■ PROBLEM TO SOLVE
The reply should reproduce every line of the data below word for word, minus any images.

■ DATASET CONTENT
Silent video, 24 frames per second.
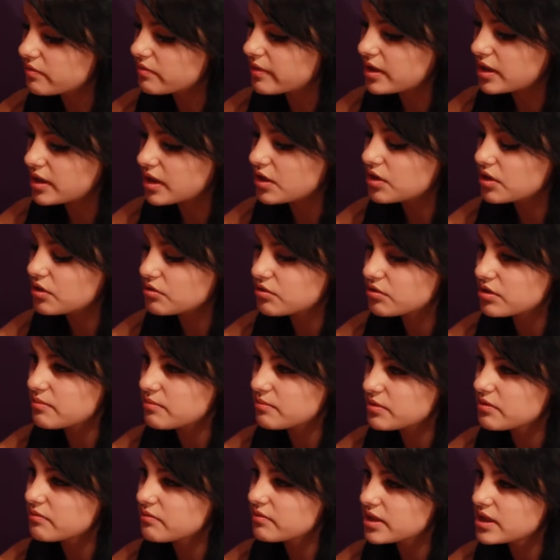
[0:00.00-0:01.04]
write down your dreams
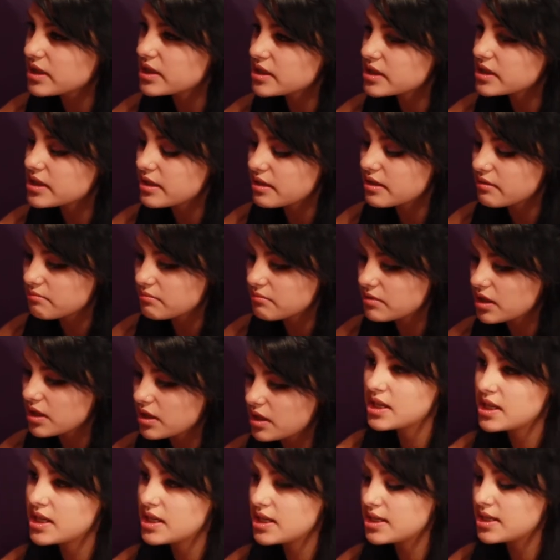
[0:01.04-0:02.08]
and read into them.
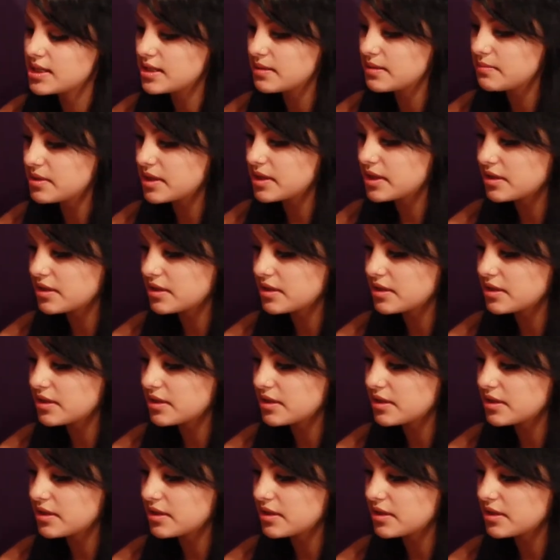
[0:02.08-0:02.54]
It seems like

■ SOLVED PROBLEM
Silent video, 24 frames per second.
[0:00.00-0:01.04]
write down your dreams
[0:01.04-0:02.08]
and read into them.
[0:02.08-0:02.54]
It seems like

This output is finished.